NEW YORK CITY — Surrounded by the family members of people who have been killed by police, Gov. Andrew Cuomo signed an executive order Wednesday appointing Attorney General Eric Schneiderman as a special prosecutor to examine such cases.
The move comes after Cuomo was unable to get a law passed in the most recent Albany legislative session to appoint a special prosecutor.
While the Democrat Assembly passed a bill, the mostly Republican Senate wanted the special prosecutor to be regional so an upstate issue would be reviewed by a special prosecutor from upstate, Cuomo said.
The governor pledged to sign an executive order appointing a special prosecutor if the Legislature did not act. The executive order lasts as long the governor in power wants it to last, Cuomo said.
Cuomo said the order was necessary because there is a "crisis of confidence in the criminal justice system" following several high profile cases in New York City and across the country where police have killed unarmed men.
"When a community doesn’t have trust for the fairness of the criminal justice system it creates anarchy and we have had a series of incidents in New York that have raised that question repeatedly," Cuomo said.
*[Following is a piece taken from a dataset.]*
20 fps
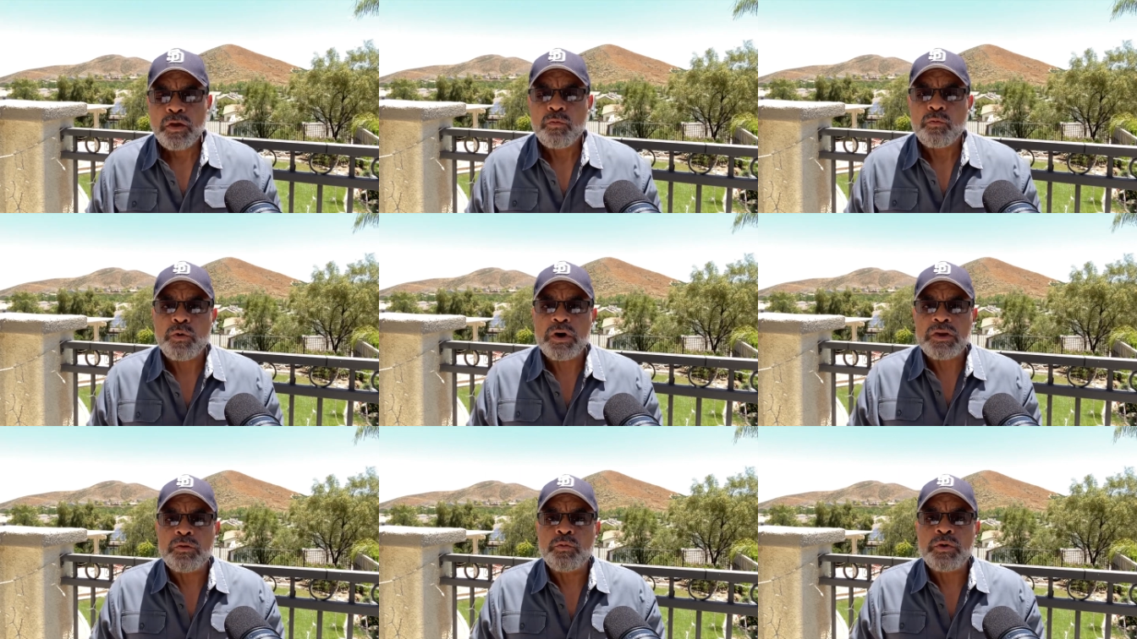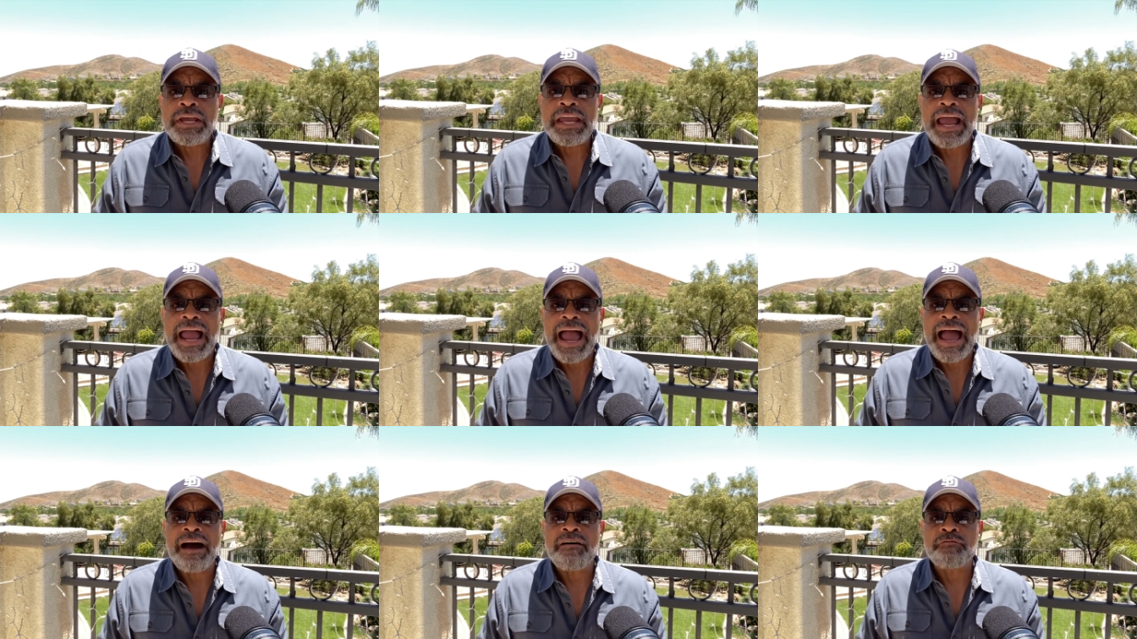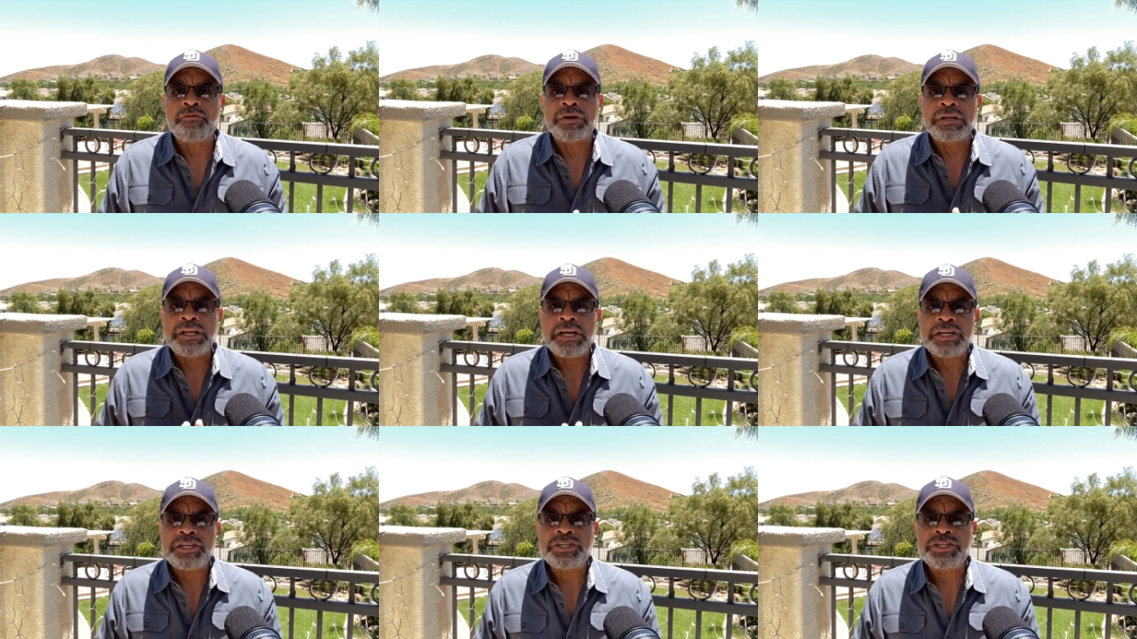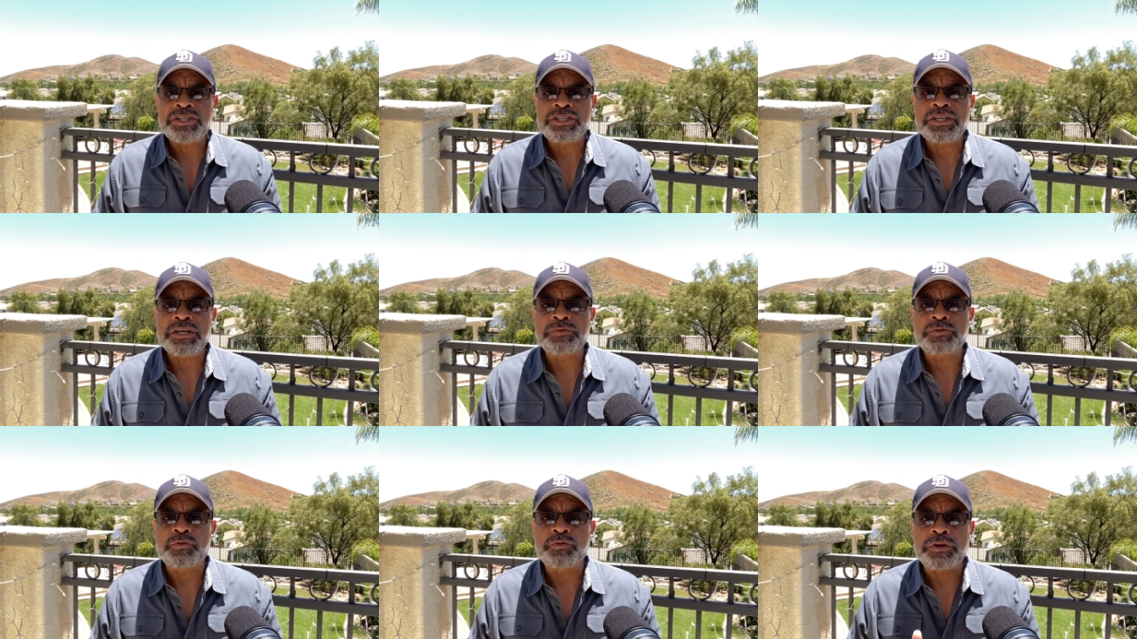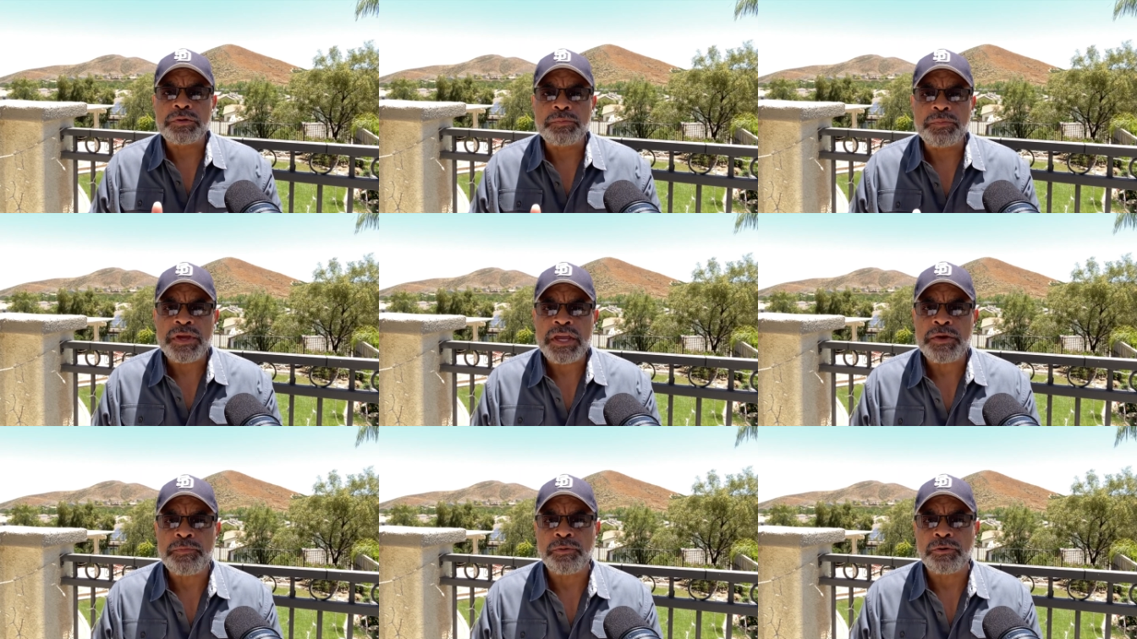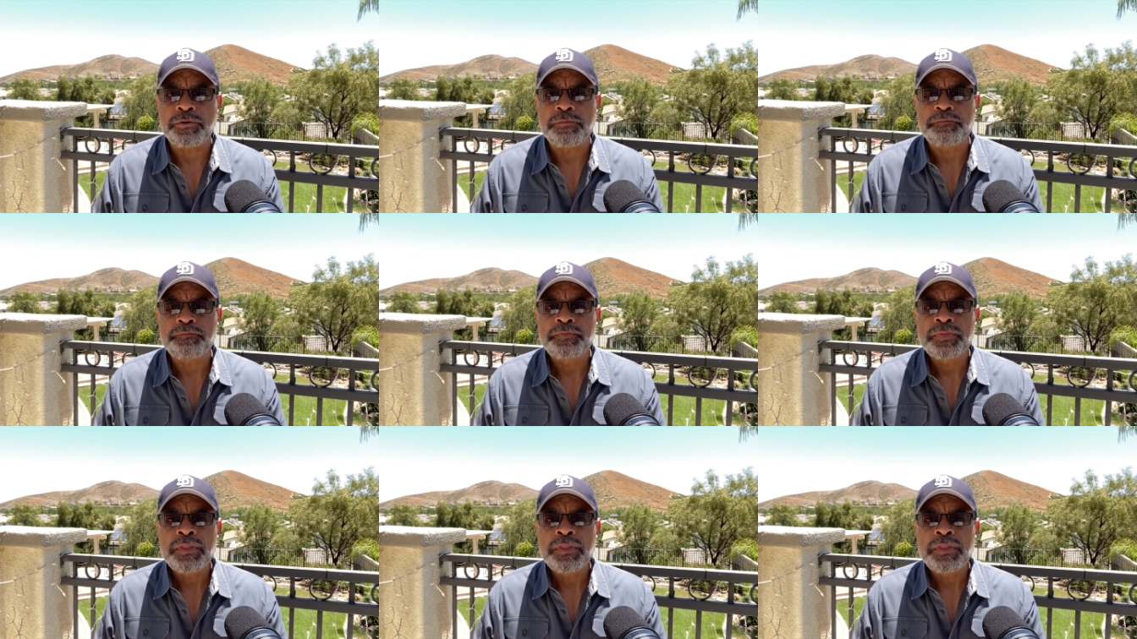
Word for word: When we have relationships with people,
Present for the signing was Constance Malcolm, the mother of Ramarley Graham, an unarmed teenager who was chased into his home in The Bronx in 2012 and fatally shot in the chest by police officer Richard Haste, who believed the teen had a weapon. No gun was found.
Gwenn Carr, the mother of Eric Garner, the Staten Island man who died when police officer Daniel Pantaleo placed him in a chokehold after approaching him about selling loose cigarettes, was also there.
In both cases, neither officer was ultimately indicted by a grand jury. Haste's first indictment was thrown out on a technicality when the Bronx District Attorney's Office incorrectly instructed the grand jury. A second grand jury declined to indict him.
In the case of Garner, whose confrontation with police was captured on a dramatic video on which Garner can be heard repeatedly saying he can't breathe, former Staten Island District Attorney Daniel Donovan declined to release minutes from the grand jury.
"It is a crisis of trust," Cuomo said.
The executive order enables the attorney general to step in and supercede county district attorneys in cases where police kill an unarmed civilian or in cases where there are questions about whether the civilian who was killed was armed or dangerous.
Cuomo and criminal justice reform advocates said that local district attorneys have a natural conflict of interest when it comes to investigating the police because the two agencies work so closely together to gain convictions.
"I’ve had prosecutors say to me, 'I’ve been a DA for decades...I’ve indicted over 200 police officers. How can you say to me that I have a conflict after such a record?'" Cuomo said.
"Conflict of interest can be real or perceived, but even if there is a perceived conflict of interest, it’s a problem."
Cuomo said the attorney general "does not have that level of relationship with the police department that could pose that conflict."
Schneiderman praised the state's district attorneys as "diligent and hardworking" but said the concept of "equal justice under the law" was at stake.
"If people can't see that the system is fair, the system won't work," said Schneiderman, who requested the appointment as special prosecutor last year.
The city's district attorneys and police unions oppose the move.
Pat Lynch, president of the Patrolmen's Benevolent Association, said a special prosecutor was "unecessary" given the "many levels of oversight that already exist."
"The rules of law apply regardless of who is investigating a case, but our concern is that there will be pressure on a special prosecutor to indict an officer for the sake of public perception and that does not serve the ends of justice," Lynch said.
Bronx District Attorney Robert Johnson questioned whether the Attorney General's office "has the necessary resources" to handle the "intricate investigations" of police killing cases.
"I am sure that their office has nowhere near the experience that my assistants and I have amassed. My office has handled at least nine controversial death cases involving the NYPD and two non-fatal cases," Johnson said.
Cuomo disagreed. The ultimate goal is a law that would make a special prosecutor permanent, he added.
After the deaths of their loved ones, Malcolm said there was no way family members could not work for change.
"We [are] in a boat that nobody wants to be in. I can say right now it's very crowded. We don't need anyone else in this boat," she said.